My tale is both interesting and unusual and something that I'm very proud of. My introduction to the pennywhistle came at the age of 24 after I had found a *very* cheap handmade tin whistle from Williamsburg, Virginia that I actually bought 8 years back when I was sixteen. At that time of my life, I had neither the patience or interest to actually sit down and learn an intrument. I never had the chance to play music when I was younger, and to be honest, I never had any talent.
At the time of coming across this whistle in a drawer, I was still battleing with phsyical and mental limitations from brain trauma I suffered in an automobile accedent. Even though I had graduated art school successfully, my right hand still tremored and I fought to continue to learn and challange my mind and body.

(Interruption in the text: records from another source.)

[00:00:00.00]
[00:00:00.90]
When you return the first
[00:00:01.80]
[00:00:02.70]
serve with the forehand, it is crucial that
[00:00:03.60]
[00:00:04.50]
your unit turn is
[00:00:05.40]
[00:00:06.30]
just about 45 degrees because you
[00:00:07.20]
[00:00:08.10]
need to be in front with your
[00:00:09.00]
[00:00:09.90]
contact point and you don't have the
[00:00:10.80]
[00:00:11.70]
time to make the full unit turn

I found this whistle and the information that came with it and I began to think. I'd spent close to a year in hospitals and rehabs and came to believe I could learn to do anything if I worked hard enough at it. After all, I learned to walk, to learn, to paint and draw, to write. So, I picked up the whistle and the information. Amazing, even though reading music eluded me in younger years, everything made so much sense now(all that cognitive therepy, I think). Sure, it sounded crappy, and my fingers tended to lock on me(something that the medical field calls "tone") but who cared? I understood how the notes on the staff corilated to the holes on the whistle. And, wow! Was it fun!

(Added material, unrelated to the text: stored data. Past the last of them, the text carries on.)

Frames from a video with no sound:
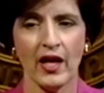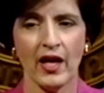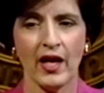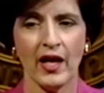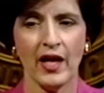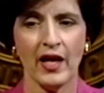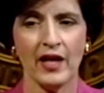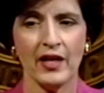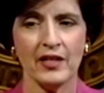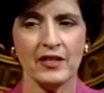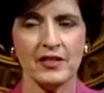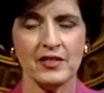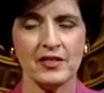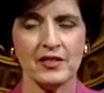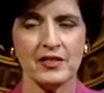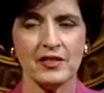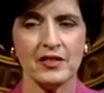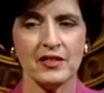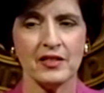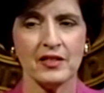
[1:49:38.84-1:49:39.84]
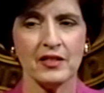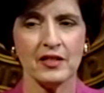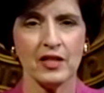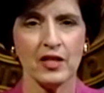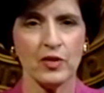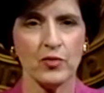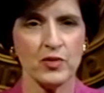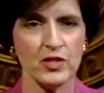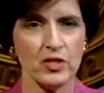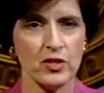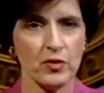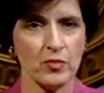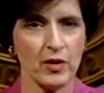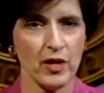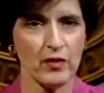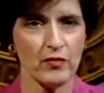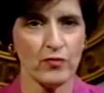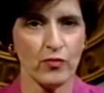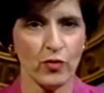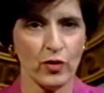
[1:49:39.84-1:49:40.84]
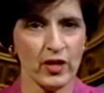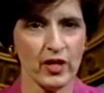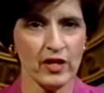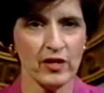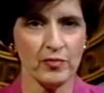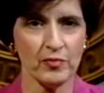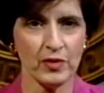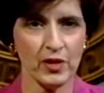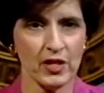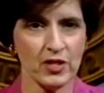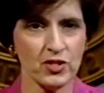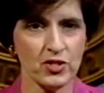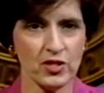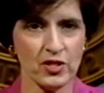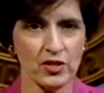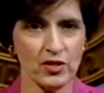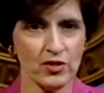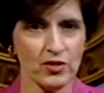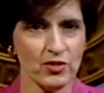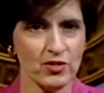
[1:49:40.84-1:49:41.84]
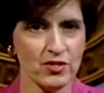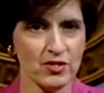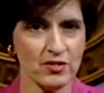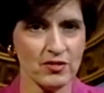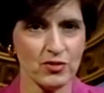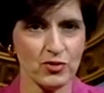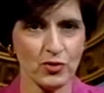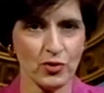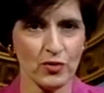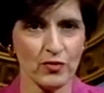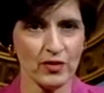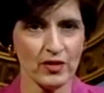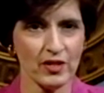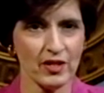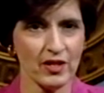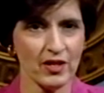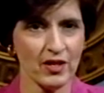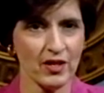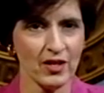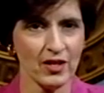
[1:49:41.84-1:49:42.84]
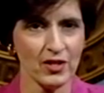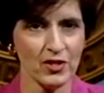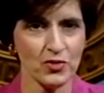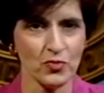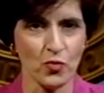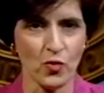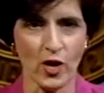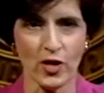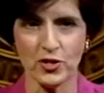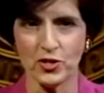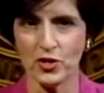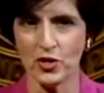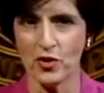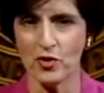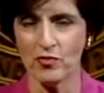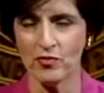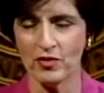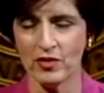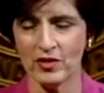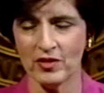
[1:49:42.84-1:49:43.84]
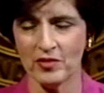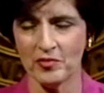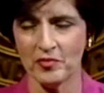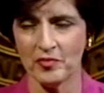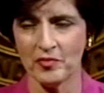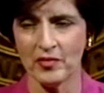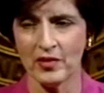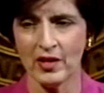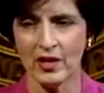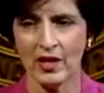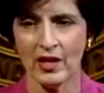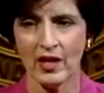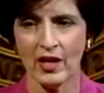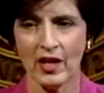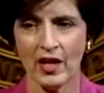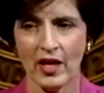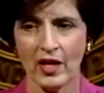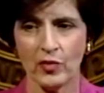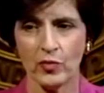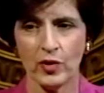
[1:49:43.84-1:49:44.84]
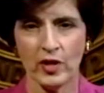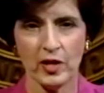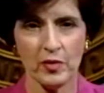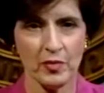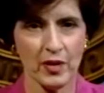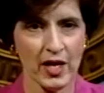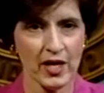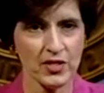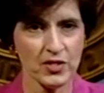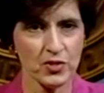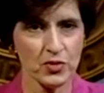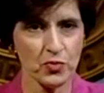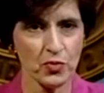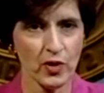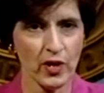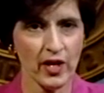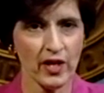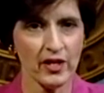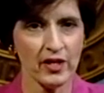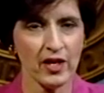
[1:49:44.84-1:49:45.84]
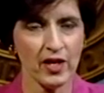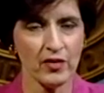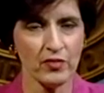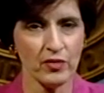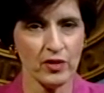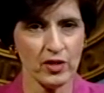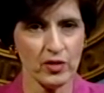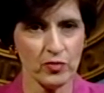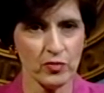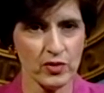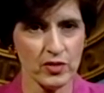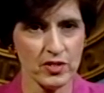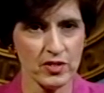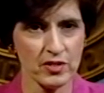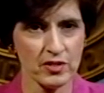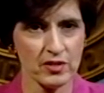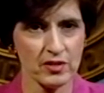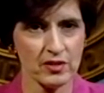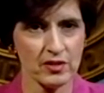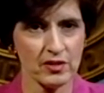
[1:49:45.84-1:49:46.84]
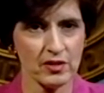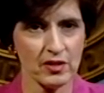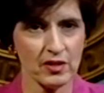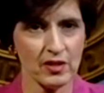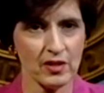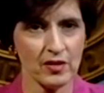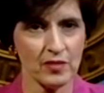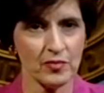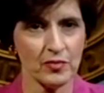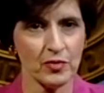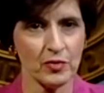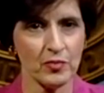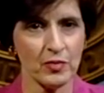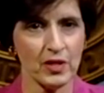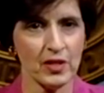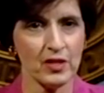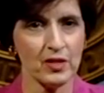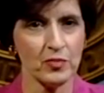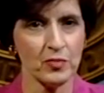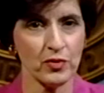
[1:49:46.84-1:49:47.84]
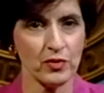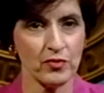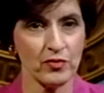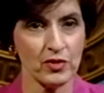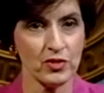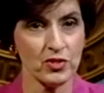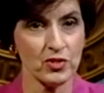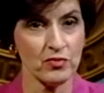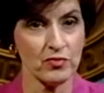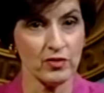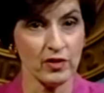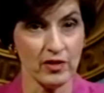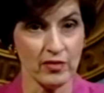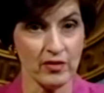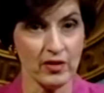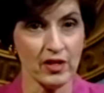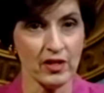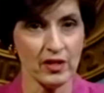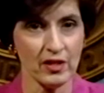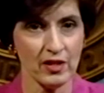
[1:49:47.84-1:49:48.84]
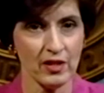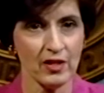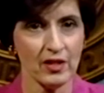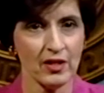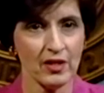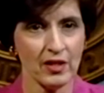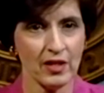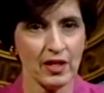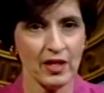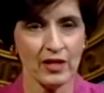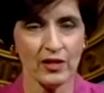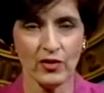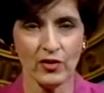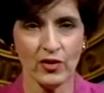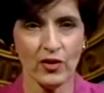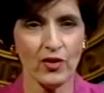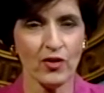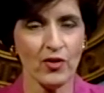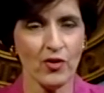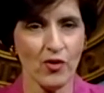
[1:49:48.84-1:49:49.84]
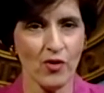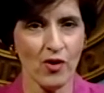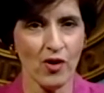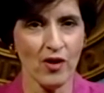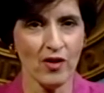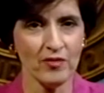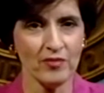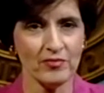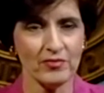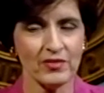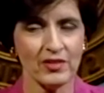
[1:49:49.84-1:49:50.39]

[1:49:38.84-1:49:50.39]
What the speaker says: And Leo was here about 40 plus years, serving the college, watching over it. And when he passed away, Irene was permitted the privilege of living in Loyola Hall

When I was encoraged to buy Bill's Oach's book and tape set, things really took off. I could hardly believe it. I made slow progress, yes, but I made progress. Eventually, I worked through the lessons and have been both playing and learning from other books.
Now, I can say that playing the whistle really made a difference in both my hand dexterity and mental flexability. If I could learn how to play, then anyone can. I started out believing I *could*. It didn't matter how bad I first sounded, I knew I would be better . . . in time. It's how I've approached my life ever since I was first hurt. It's gotten me far.

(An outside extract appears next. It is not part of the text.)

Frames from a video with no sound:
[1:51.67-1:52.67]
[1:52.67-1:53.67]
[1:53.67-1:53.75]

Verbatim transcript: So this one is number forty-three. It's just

Of course, I don't expect to be Jonnie Madden. And even though I bought a Low D with the hopes of playing it well, I've met my match. My hands are too small and I get pains from trying to cover the holes. But I'd like to move on to the guitar later on.
As a family, my mom and dad have always liked music(my mom sang in the choir in school and had a very promising voice) but neither one can play music. Dad has told me how he tried to learn the violin as a kid and his family hated it . . . sounded like he was strangling a cat. I like to think I have a little bit of natural talent, but I have no idea where it comes from.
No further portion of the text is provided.